In particular, the XML data has a very high "tag density"—that is, the amount of tags compared to the amount of text between them is very high. The XML files involved aren't small, either—we're talking fifty kilobytes or so for a small file.
I've been trying to figure out if I can do the preprocessing efficiently enough for the project to be feasible, so I built a number of prototypes with one of Perl's faster XML parsers (
XML::SAX::ExpatXS). The vanilla version wasn't fast enough, so I tried a few things—I combined some of the steps and I came up with ways of storing partially-processed data in a SQL database or as Perl code. The combining helped a little; the alternate storage techniques didn't.
So finally I wrote a version that cheated. Horribly. And naturally, it blew the competition out of the water.

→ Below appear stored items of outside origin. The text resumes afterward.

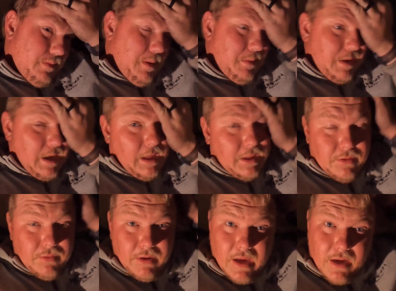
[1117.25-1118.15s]
probably got like
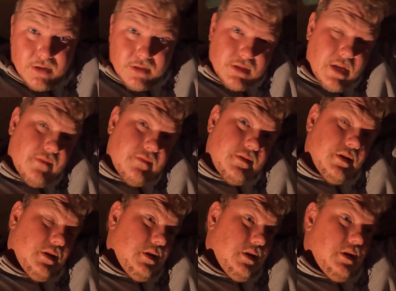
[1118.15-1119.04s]
three acres left
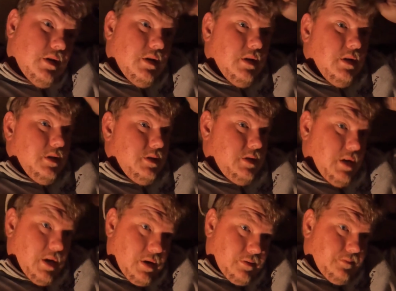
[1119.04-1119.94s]

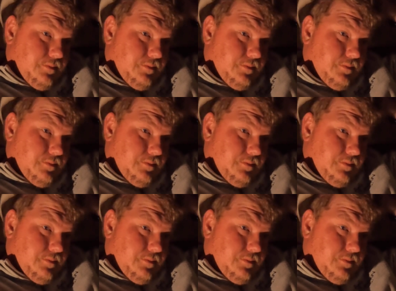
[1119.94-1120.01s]
so,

("full", by the way, includes several extra XML processing steps that all of the others assume have already been performed; if the slowness is in my code, then "full" should be a lot slower than the others.)

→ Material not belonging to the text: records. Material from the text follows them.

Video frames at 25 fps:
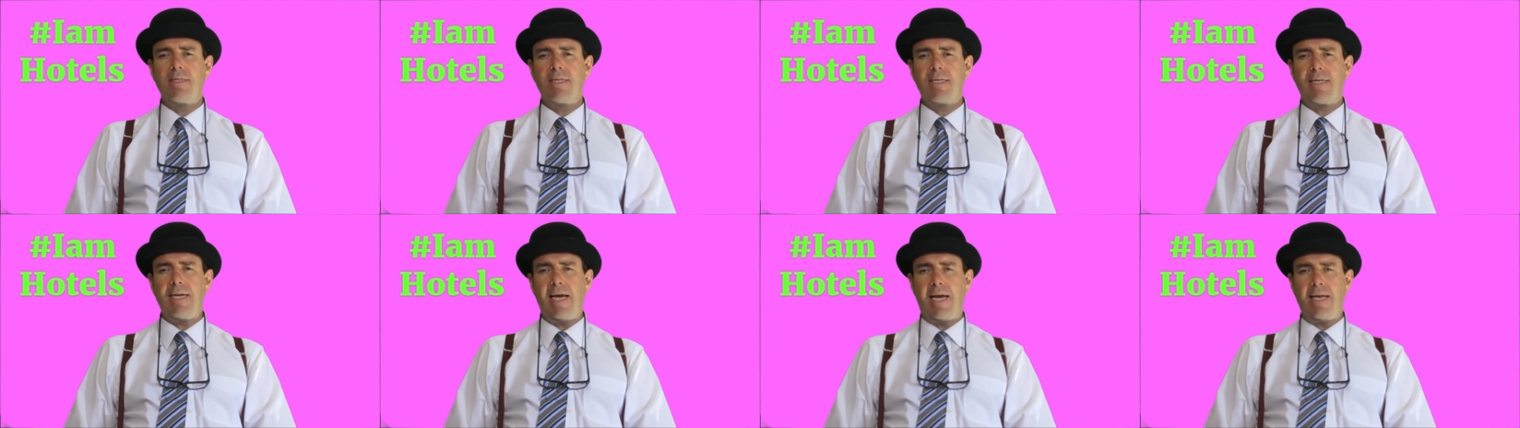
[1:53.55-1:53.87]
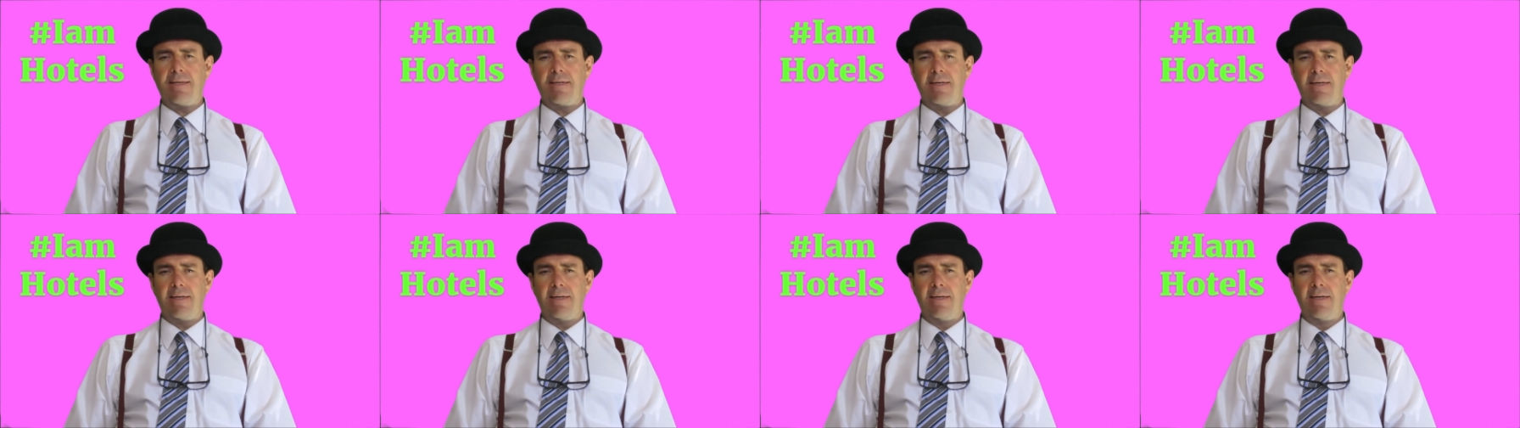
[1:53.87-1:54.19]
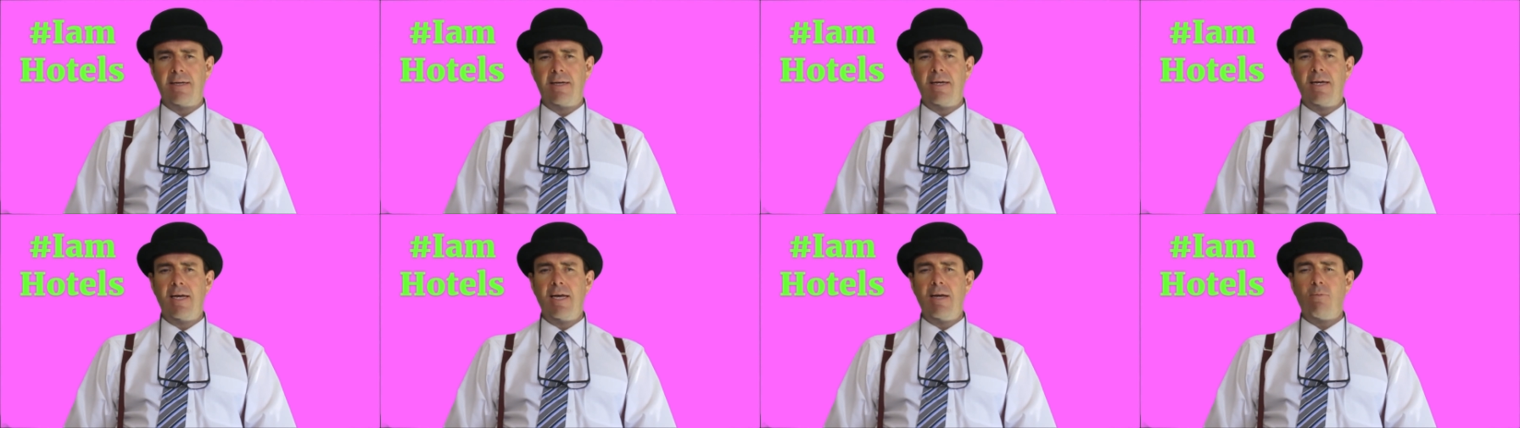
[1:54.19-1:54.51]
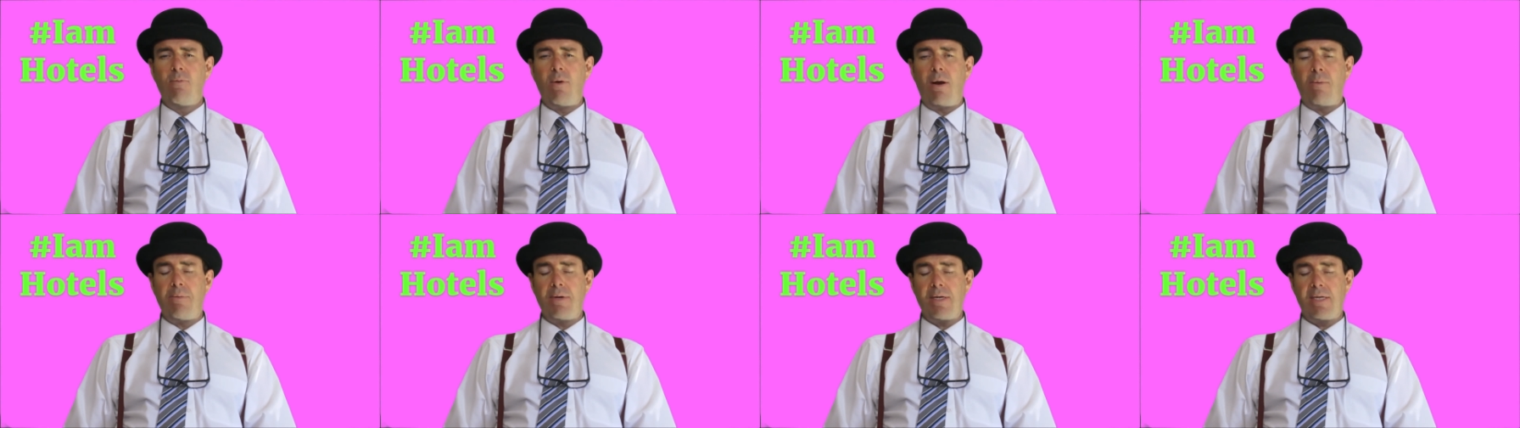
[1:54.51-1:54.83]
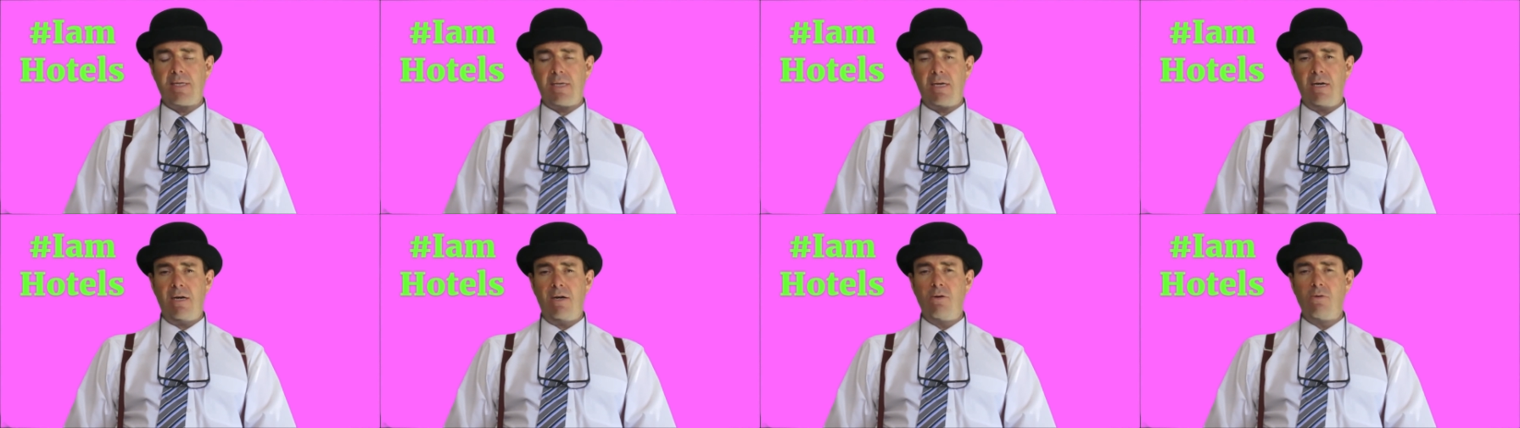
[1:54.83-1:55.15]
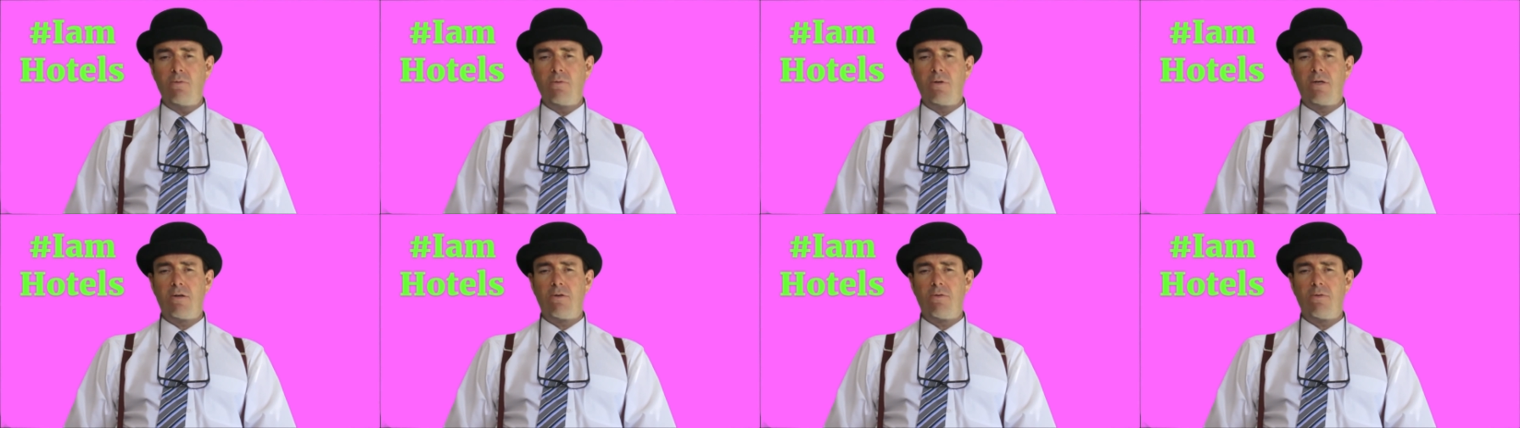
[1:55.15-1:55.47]
together, when we
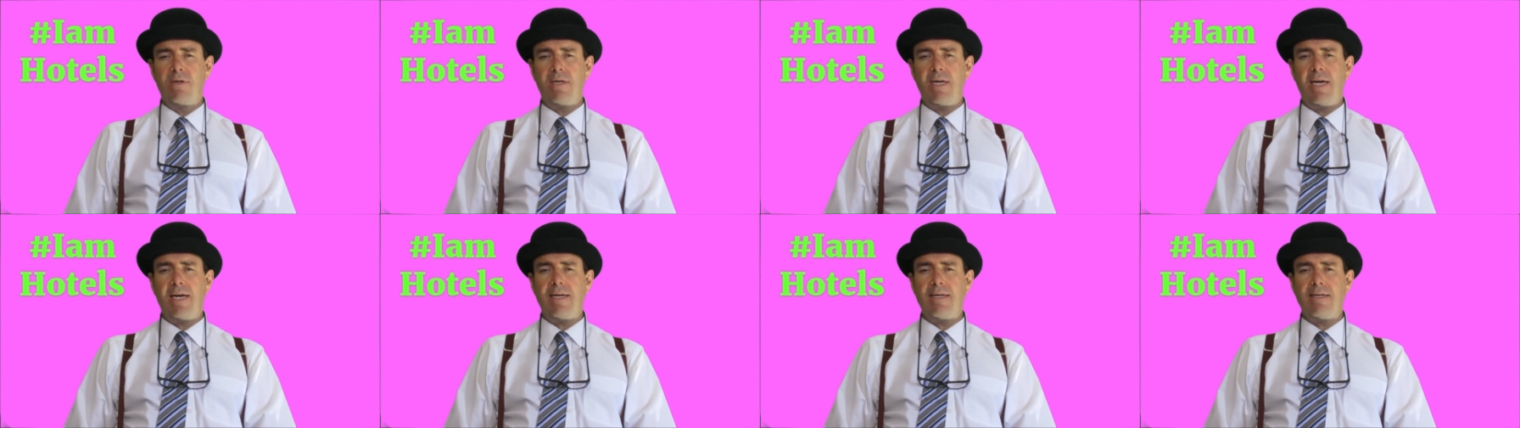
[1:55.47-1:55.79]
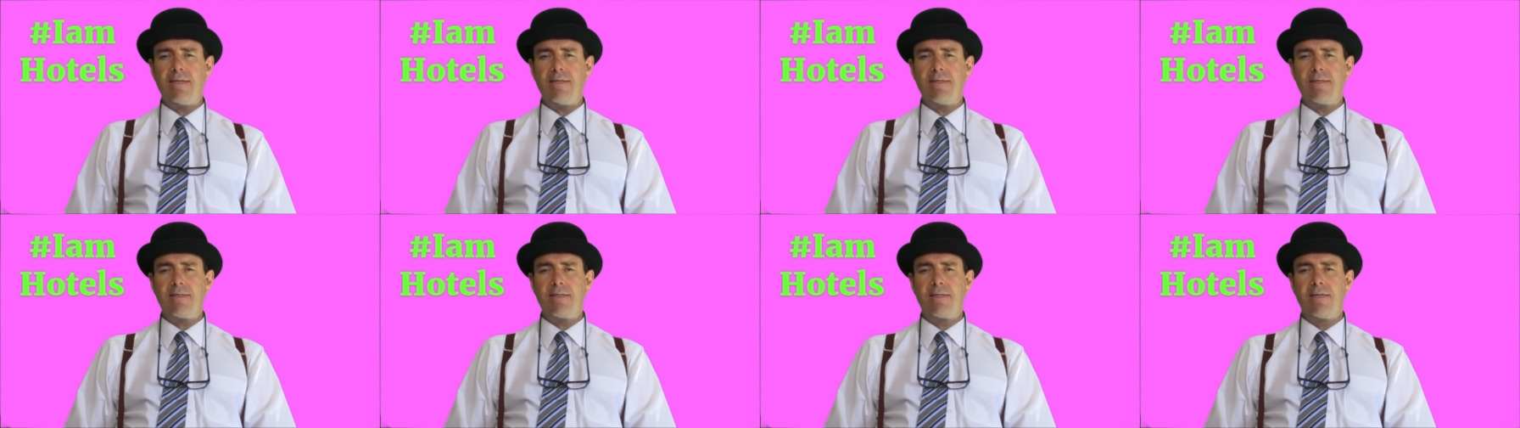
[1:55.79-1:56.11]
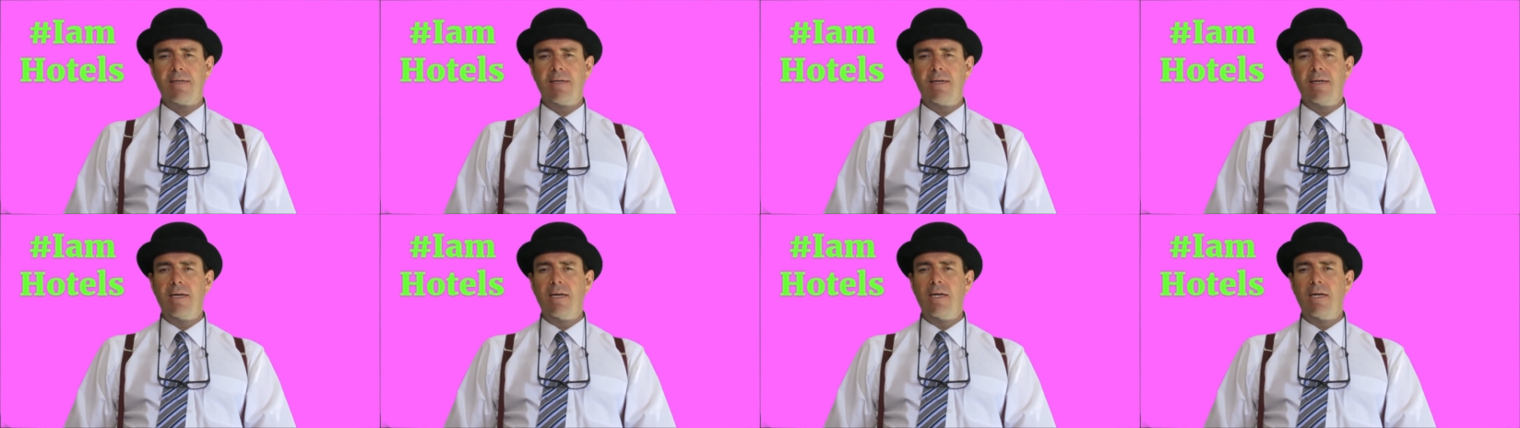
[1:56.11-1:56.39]
co-create.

If you can't read that, here's the gist: the fastest alternative takes 1,353 times as long as the "nasty" version.
So this leaves me with a bit of a conundrum.

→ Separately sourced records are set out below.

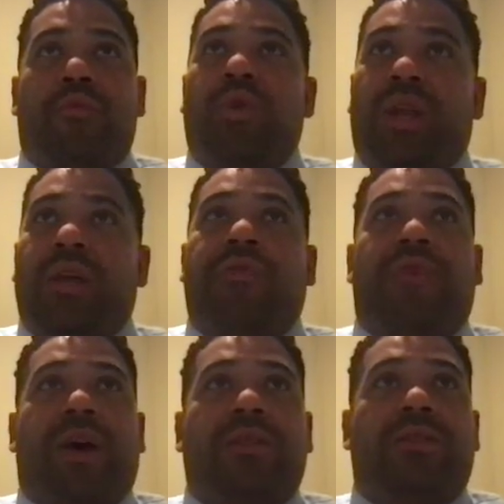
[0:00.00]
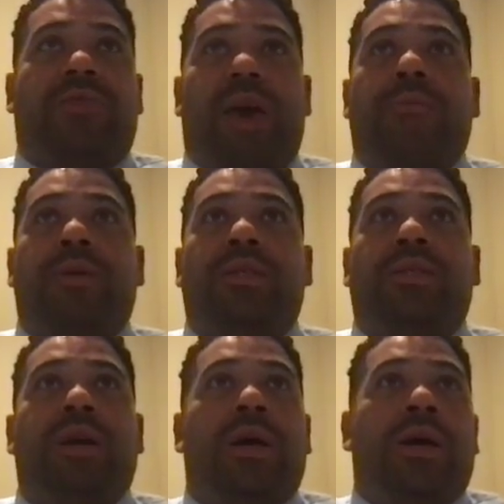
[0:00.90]
really affects
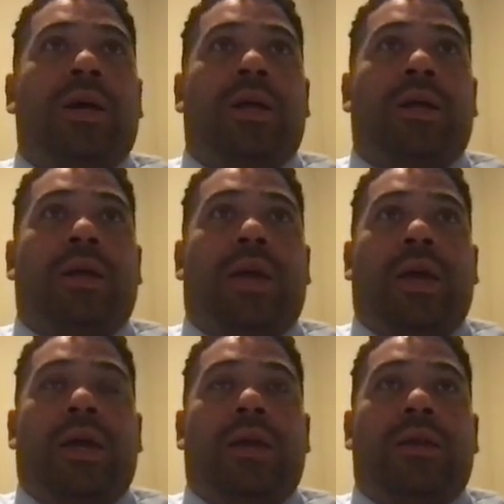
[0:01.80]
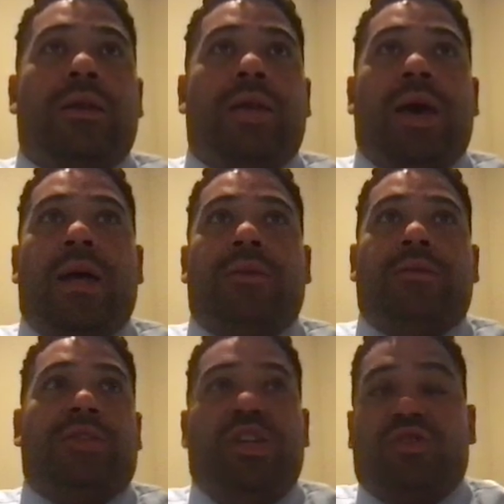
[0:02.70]
families in that
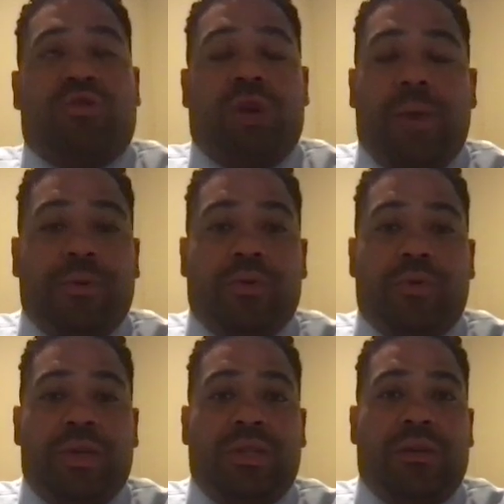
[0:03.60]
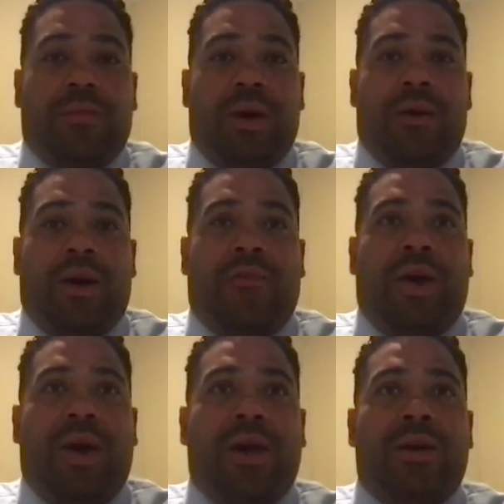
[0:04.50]
teachers aren't able to reach them. I've
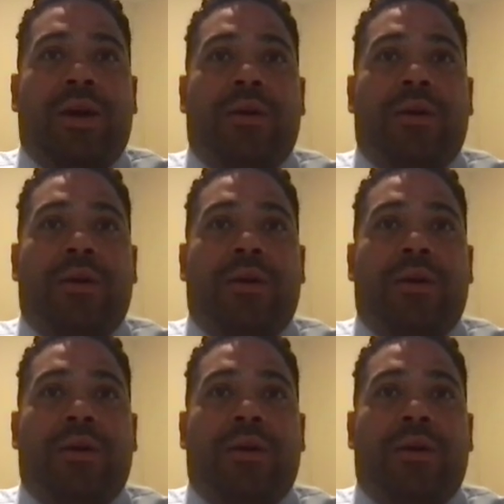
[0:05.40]
had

The "nasty" version literally reads in the XML line-by-line and transforms it with a regular expression. It's blazing fast compared to the versions that do it "right", but it's also much less safe—if something unexpected sneaks into the data it could screw up horribly. I can block most of the constructs such a thing could be put in (stylesheets, scripts, comments, CDATA sections), but if I make a mistake, the consequences could be worse with "nasty".
On the other hand, none of the non-"nasty" versions are anywhere near fast enough to be run every time a user needs to access the document, and I don't think any optimization tricks are gonna help much here—parsing tag-dense XML properly is just a very slow process. So it seems like the non-"nasty" versions aren't really viable anyway.